Pillage the Village
Let’s have a little history to define who the man was that now is considered a saint and has a holiday named in his honor. Maewyn, or St. Patrick as we know him, was a self-proclaimed pagan until he was 16. The village where he lived, was raided and he was sold into slavery at 16 by a group of Irish marauders roving about carrying out violent acts and taking their plunder by force.
While he was a captive, he became closer to God. Six years after his slavery, he escaped and went to Gaul, where he studied in a monastery for 12 years. During this time, Maewyn felts his true calling was to convert pagans to Christianity. He wanted to return to Ireland, but his bishops appointed him to St. Palladious. Finally, after 2 more years, Palladious transferred to Scotland and Patrick, adopting his Christian name earlier, was then appointed the 2ND Bishop of Ireland.

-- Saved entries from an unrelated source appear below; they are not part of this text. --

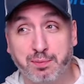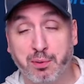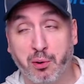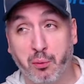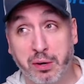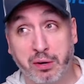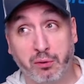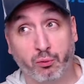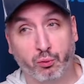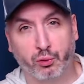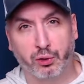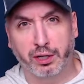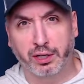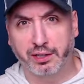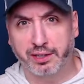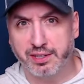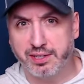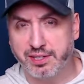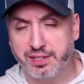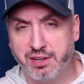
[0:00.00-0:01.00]
but we
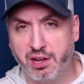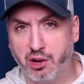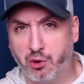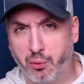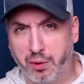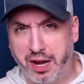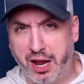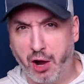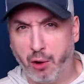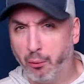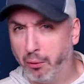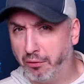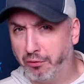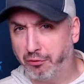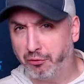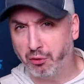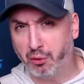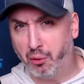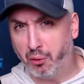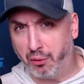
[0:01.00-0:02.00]
really snuck one out with
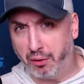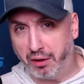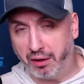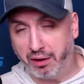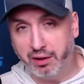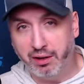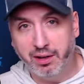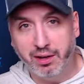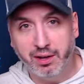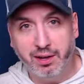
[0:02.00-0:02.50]
Florida.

Patrick set up monasteries, school and churches throughout Ireland which aided him in his conversion of the Irish country to Christianity. He was very successful at winning converts, and this angered the Celtic Druids who tried numerous times to arrest him.
His mission lasted for 30 years in Ireland. After he retired to County Down, he died March 17. Because of the immense work and conversions this day has been commemorated as St. Patrick’s Day. There is much unsubstantiated folklore that surrounds him and that has been passed down through history. One traditional icon is the three-leafed shamrock, which St. Patrick used to explain the Trinity. He used it to represent, how God the Father, The Son and the Holy Spirit would all exist as separate beings yet be a part of the same entity. His followers adopted a custom of wearing a shamrock on his birthday or feast day. The St. Patrick’s day custom came to America in 1737, celebrated publicly in Boston. Luck o’ the Irish, A green shamrock, originated from a song that the Irish people sang as a symbol of their support of efforts to free their country.
Origins suggest that Green was considered to be an ‘unlucky’ color by mothers who were afraid for their children to be identified as rebellious by wearing green, thus identifying with those who supported the effort to free their country.